Litter decomposition determines the return of carbon (C) to the atmosphere, which plays a key role in carbon balance in terrestrial ecosystems.
Studying the effects of litter decomposition on surface soil organic carbon pool (S-SOCP) during the carbon cycle in different habitats of seasonal flood wetlands is important to further understand the carbon cycle in wetlands.
Recently, a team of researchers from the Institute of Subtropical Agriculture (ISA) of the Chinese Academy of Sciences revealed how hydrological environment influences litter carbon input to S-SOCP in Dongting Lake floodplain of China.
Their study was published in CATENA on Sept. 30.
They investigated the effects of hydrological changes (soil water content and days of flooding) on the litter decomposition process and S-SOCP from January 2018 to November 2019 in the Dongting Lake floodplain, and calculated the contribution of litter to the S-SOCP in Carex meadow and Reed wetland.
"The flooding environment changed the intrinsic limiting factors of litter decomposition and promoted the carbon input of litter," said ZHU Lianlian from ISA, the first author of the study.
In the Carex meadow and Reed wetland, the belowground litter contribution was higher than the aboveground litter during the non-flooding season. While, during the flooding season, the aboveground litter contribution in the Carex meadow was higher, and the belowground litter contributed more in the Reed wetland.
Soil water content showed a positive correlation with soil organic carbon, and a negative correlation with the microbial biomass carbon and dissolved organic carbon in the Carex meadow. However, it indicated a negative correlation with soil organic carbon and a positive correlation with microbial biomass carbon in the Reed wetland during the non-flooding season.

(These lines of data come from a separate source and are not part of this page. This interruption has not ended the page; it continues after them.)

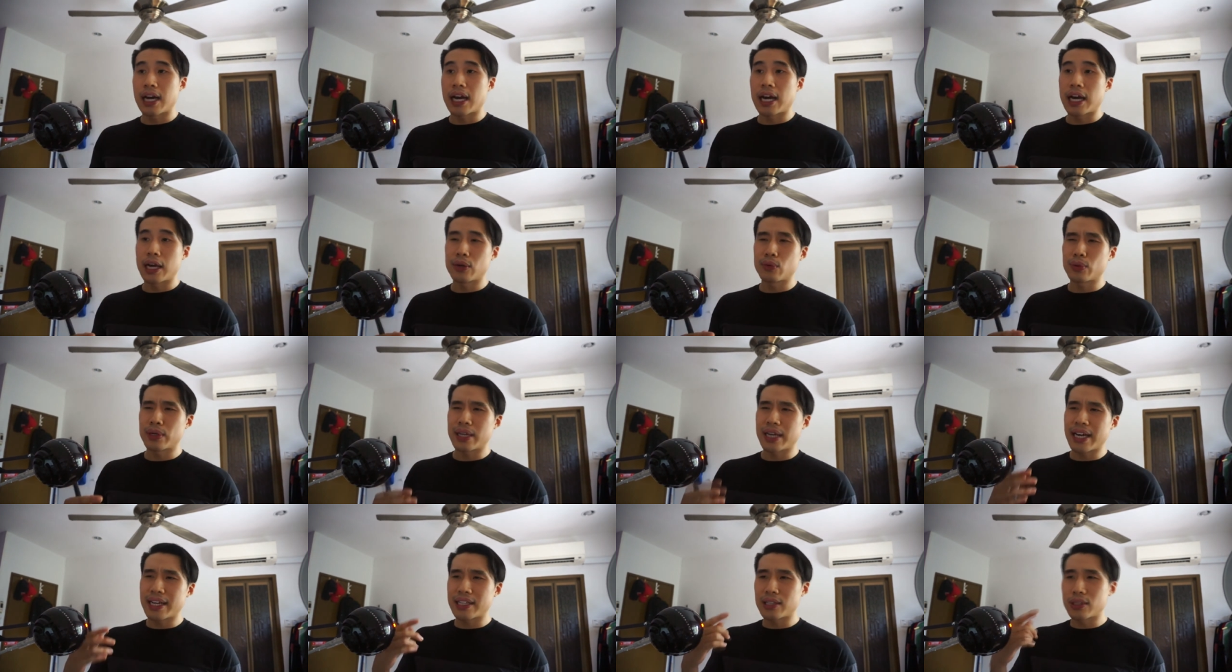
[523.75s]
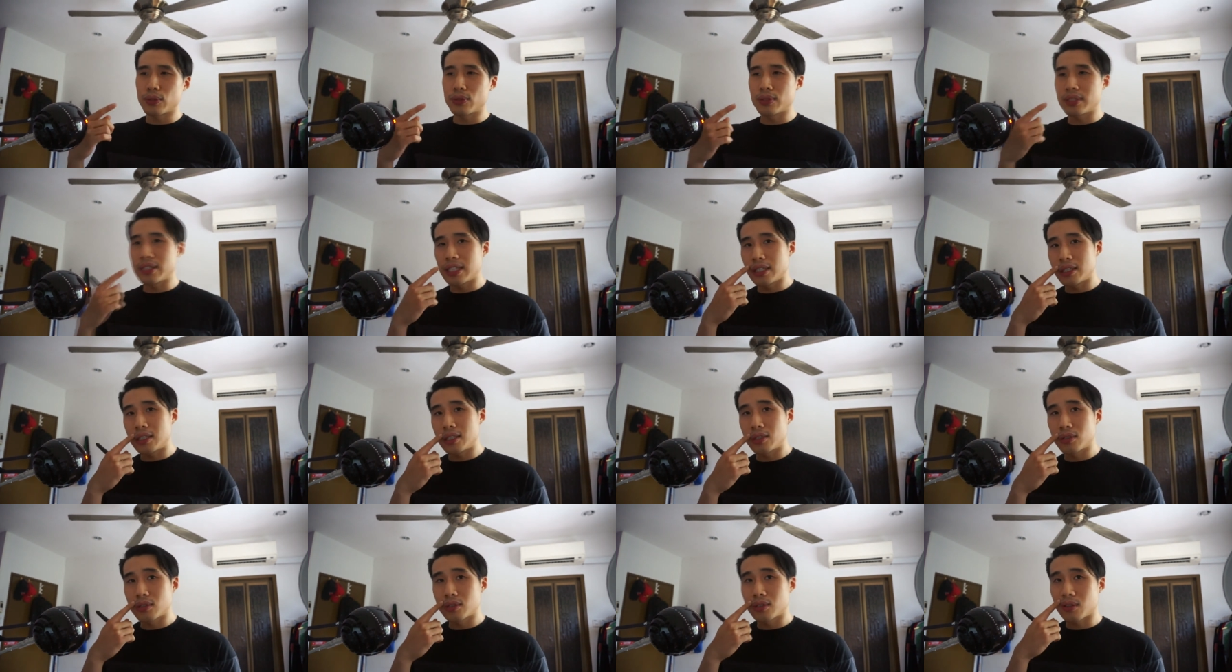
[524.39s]
I would add little
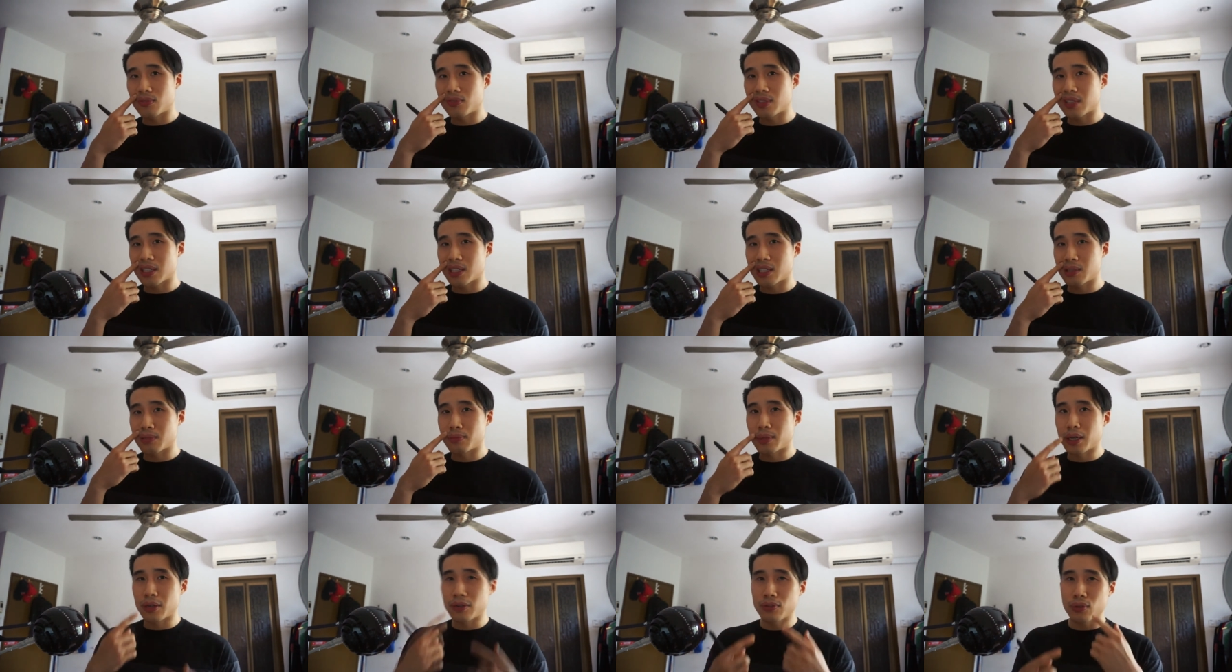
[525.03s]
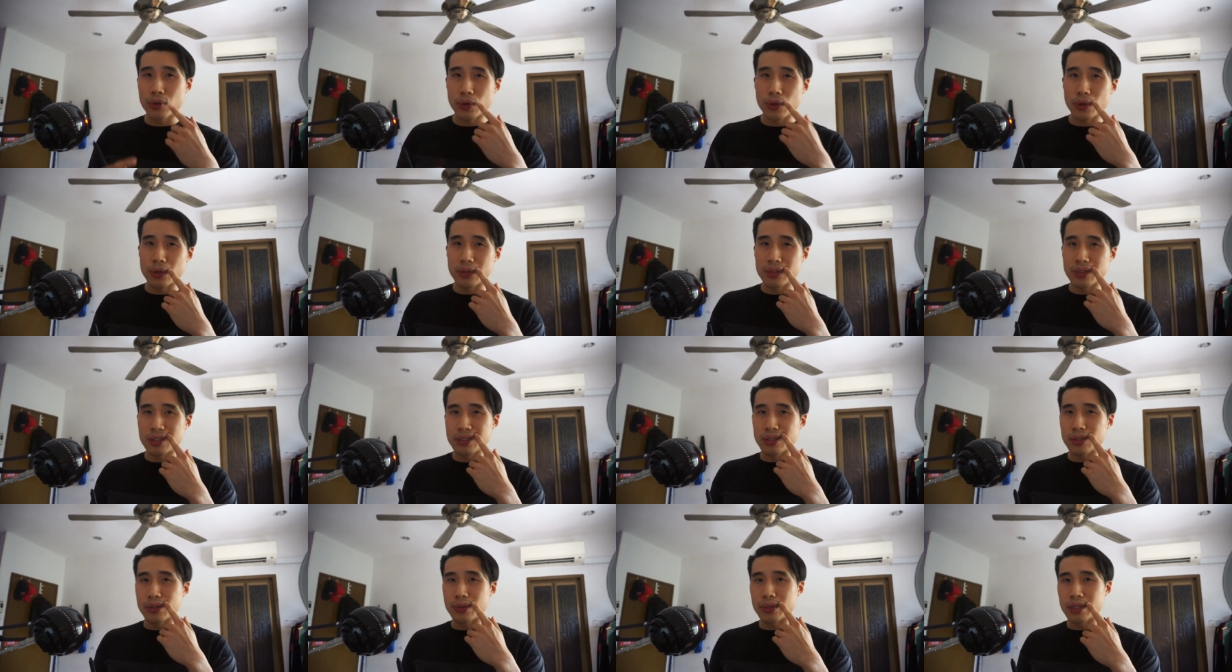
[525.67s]
details of like the mouth
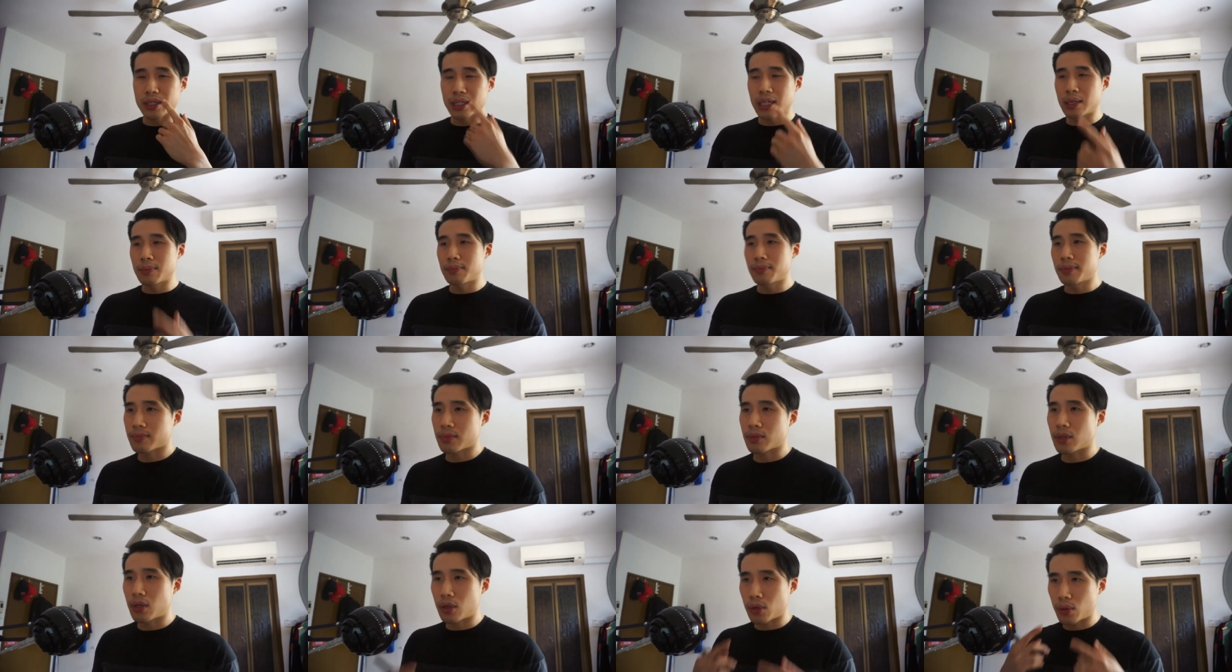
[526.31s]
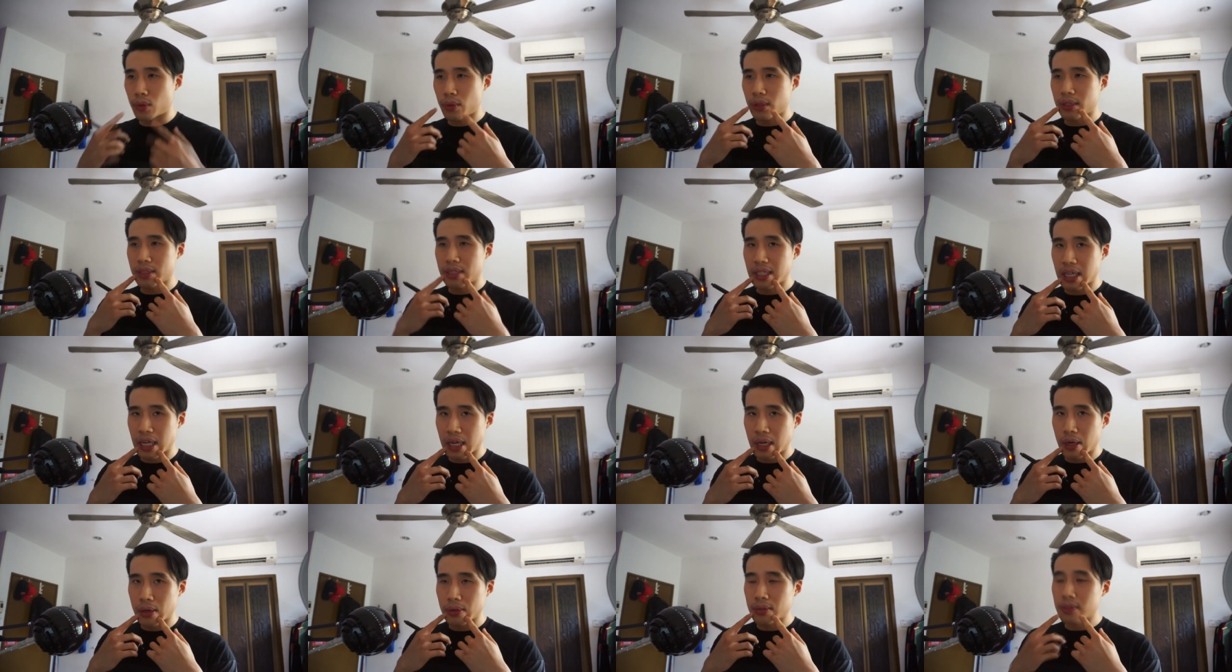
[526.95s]
corners going up or going
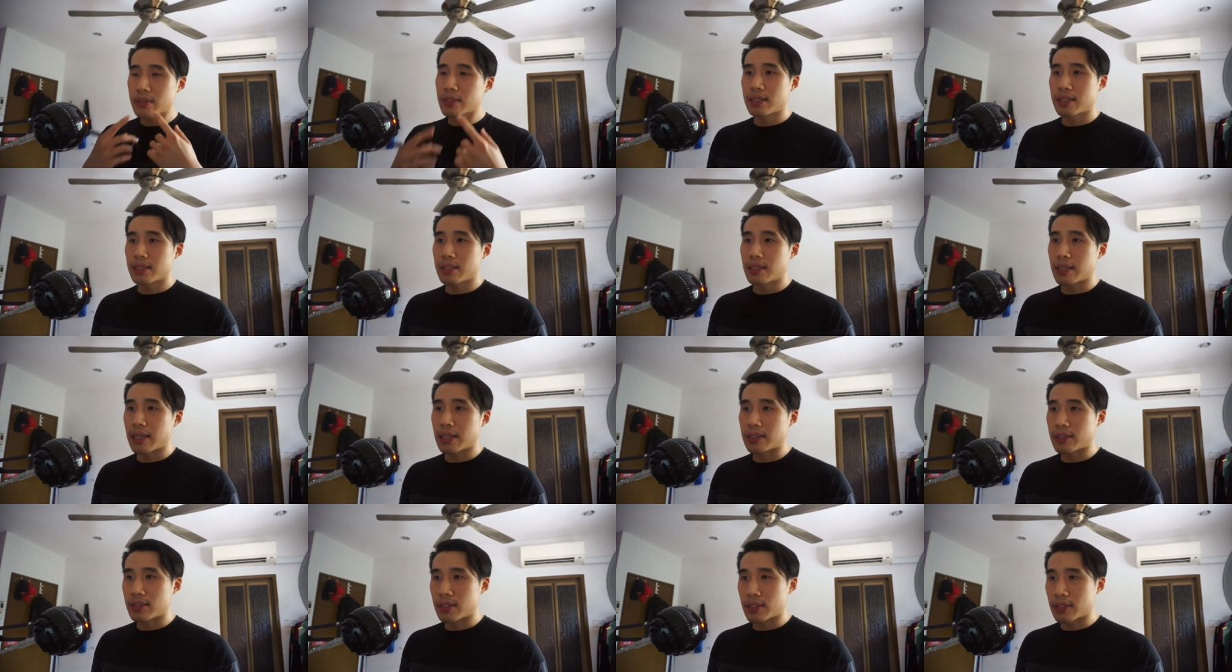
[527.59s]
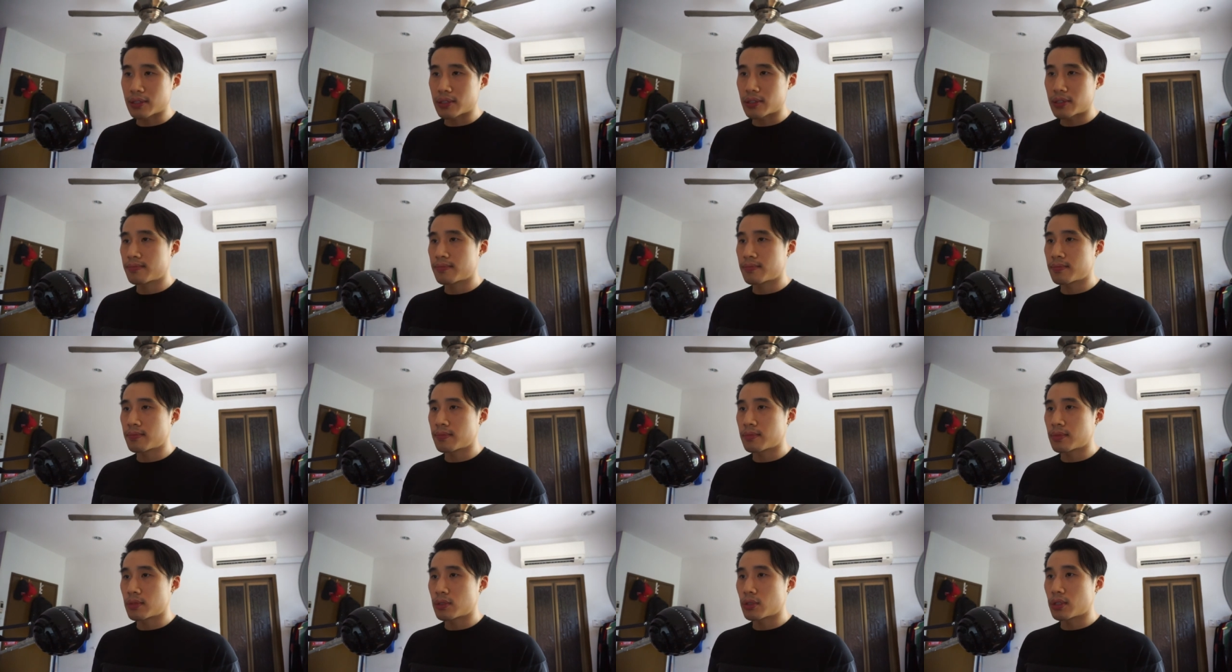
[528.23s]
down and such.
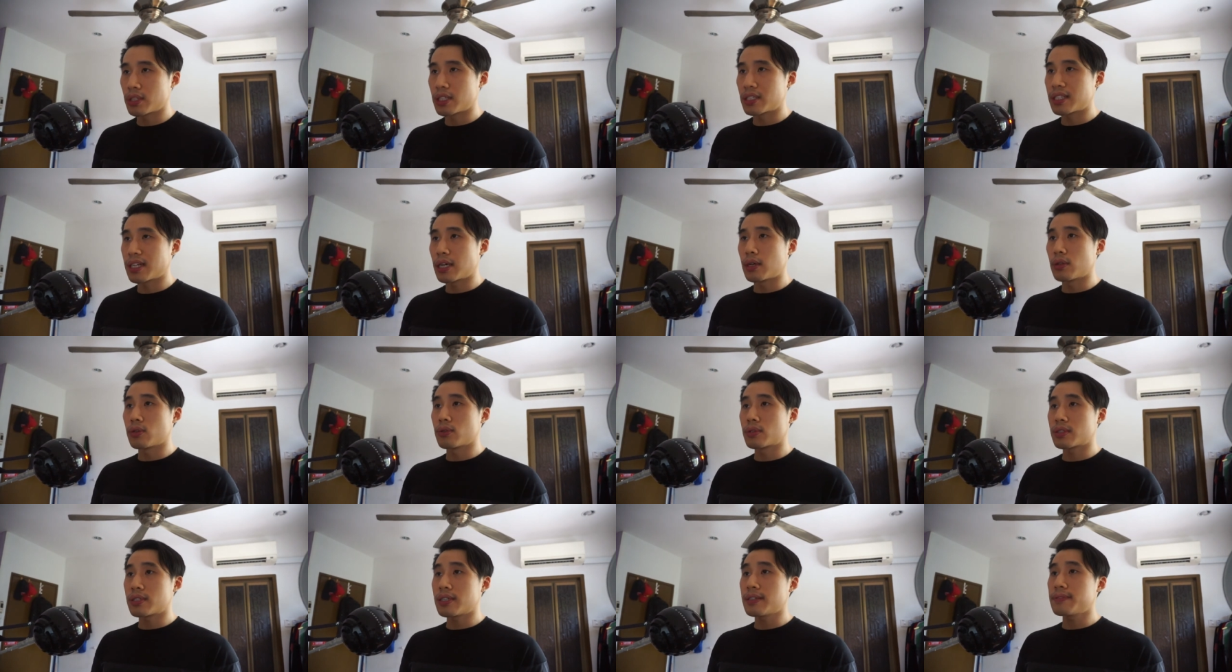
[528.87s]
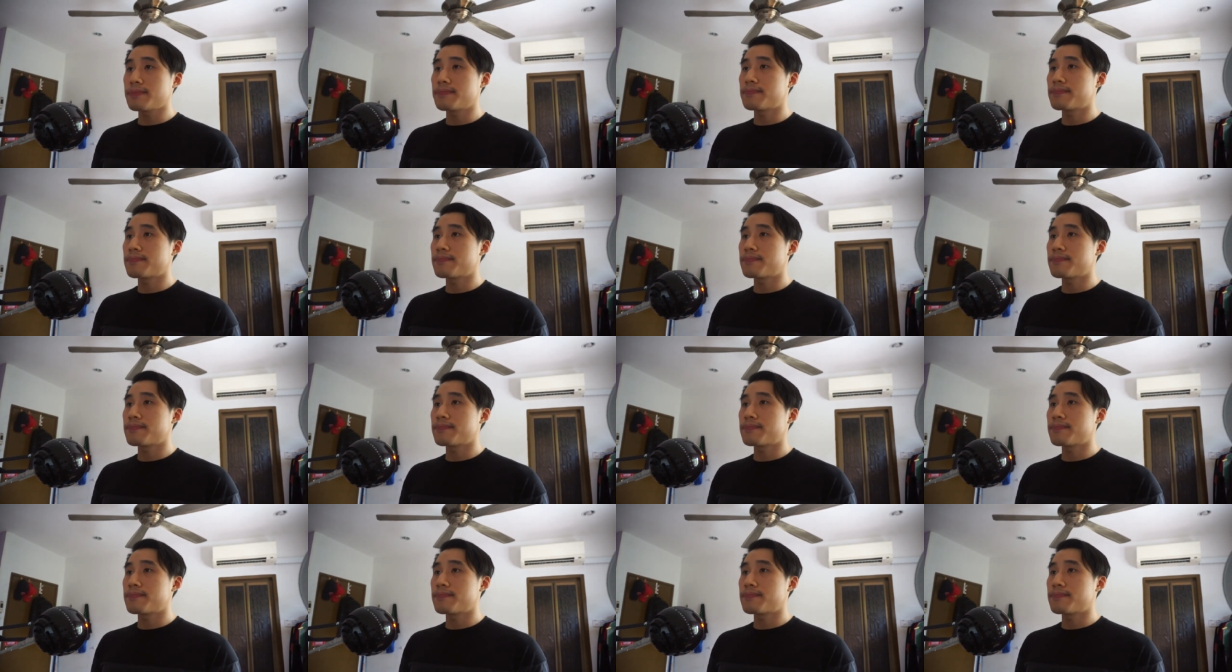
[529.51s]
So this is how it looks like.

During the flooding season, the variation of dissolved organic carbon was positively correlated with days of flooding in the Carex meadow and Reed wetland.
Soil water content and days of flooding are the main drivers of litter decomposition into the S-SOCP in non-flooding and flooding seasons, respectively. Therefore, the construction of microhabitat with prolonged flooding and relatively higher soil water content are essential ways to improve the carbon sequestration potential in floodplains.